Patients on steroids
Patients with adrenal insufficiency or long term steroid therapy for various medical conditions have decreased production of natural steroids, critical in many regulatory functions of the body. Such patients are recommended to take steroid supplements by doubling their normal dose on the morning of surgery. It may also be administered intravenously during surgery.

Patients on Bisphosphonates (Fosamax, Actonel, and Boniva)
Patients taking bisphosphonate drugs may have increased risk of osteonecrosis of the jaw bone.

  • For individuals who have taken an oral bisphosphonate for fewer than 3 years and have no clinical risk factors, no alteration or delay in the planned surgery is necessary. This includes any and all procedures common to oral and maxillofacial surgeons, periodontitis, and other dental providers. It is suggested that if dental implants are placed, informed consent should be provided related to possible future implant failure and possible osteonecrosis of the jaws if the patient continues to take an oral bisphosphonate. Such patients should be placed on a regular recall schedule. It is also advisable to contact the provider who originally prescribed the oral bisphosphonate and suggest monitoring such patients and considering either alternate dosing of the bisphosphonate, drug holidays, or an alternative to the bisphosphonate therapy.



  • For those patients who have taken an oral bisphosphonate for fewer than 3 years and have also taken corticosteroids concomitantly, the prescribing provider should be contacted to consider discontinuation of the oral bisphosphonate (drug holiday) for at least 3 months before oral surgery, if systemic conditions permit.

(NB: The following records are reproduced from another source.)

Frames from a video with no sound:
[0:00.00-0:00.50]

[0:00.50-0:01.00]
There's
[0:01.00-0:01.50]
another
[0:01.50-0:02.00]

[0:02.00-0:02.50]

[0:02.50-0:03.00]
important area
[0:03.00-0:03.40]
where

The bisphosphonate should not be restarted until osseous healing has occurred. These strategies have been determined from the opinion of experts with significant clinical experience and the hypothesis that concomitant treatment with corticosteroids might increase the risk of developing BRONJ and that a drug holiday may mitigate this risk. Long-term, prospective studies are required to establish the efficacy of drug holidays in reducing the risk of BRONJ for these patients.

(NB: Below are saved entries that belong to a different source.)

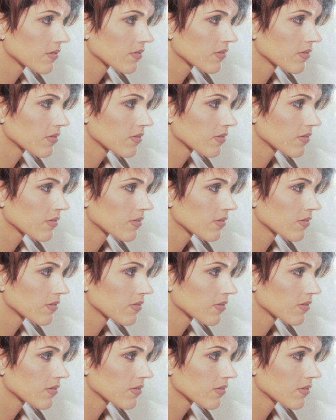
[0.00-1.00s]

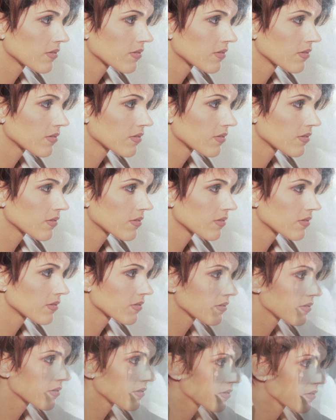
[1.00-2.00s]

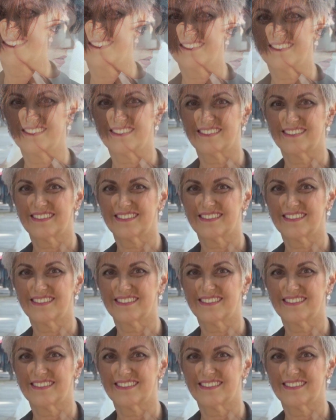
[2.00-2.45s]
Nothing is said.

  • For those patients who have taken an oral bisphosphonate for more than 3 years with or without any concomitant prednisone or other steroid medication, the prescribing provider should be contacted to consider discontinuation of the oral bisphosphonate for 3 months before oral surgery, if systemic conditions permit. The bisphosphonate should not be restarted until osseous healing has occurred. These strategies have been determined from the opinion of experts and observational studies.



Pregnancy
It is always best to defer any elective oral surgery until after delivery. Treatment in the first or last trimester is avoided, unless absolutely necessary. However, if oral surgery must be performed due to pain or infection, local anesthesia is the only method of choice. Medications considered safest are Acetaminophen, Penicillin, Codeine, Erythromycin, and Cephalosporin. Aspirin and Ibuprofen are not used because of possible bleeding.

Breast feeding
Medications known to enter milk and potentially affect infants should be avoided. Acceptable drugs can be delivered according to age and size of the baby. The older the child, the less chance of a problem with the drug. Drugs that can be used sparingly include Acetaminophen, antihistamines, Codeine, Erythromycin, Fluoride, Lidocaine, and Clindamycin. Drugs that are potentially harmful to the infant include Ampicillin, Aspirin, Barbiturates, Diazepam, Penicillin, and Tetracyclines.

Can I take my normal medications on day of surgery?
Yes. You may take all of your normal medications as scheduled with a small sip of water. The exceptions are:

  • Coumadin– Generally discontinued 72 hours before surgery. Please check with your physician to get approval.

  • Insulin– If you take insulin in the morning, take only half of your normal dosage.

  • Aspirin– Aspirin can prolong bleeding, so if possible, discontinue 72 hours before surgery. Please check with your physician for approval.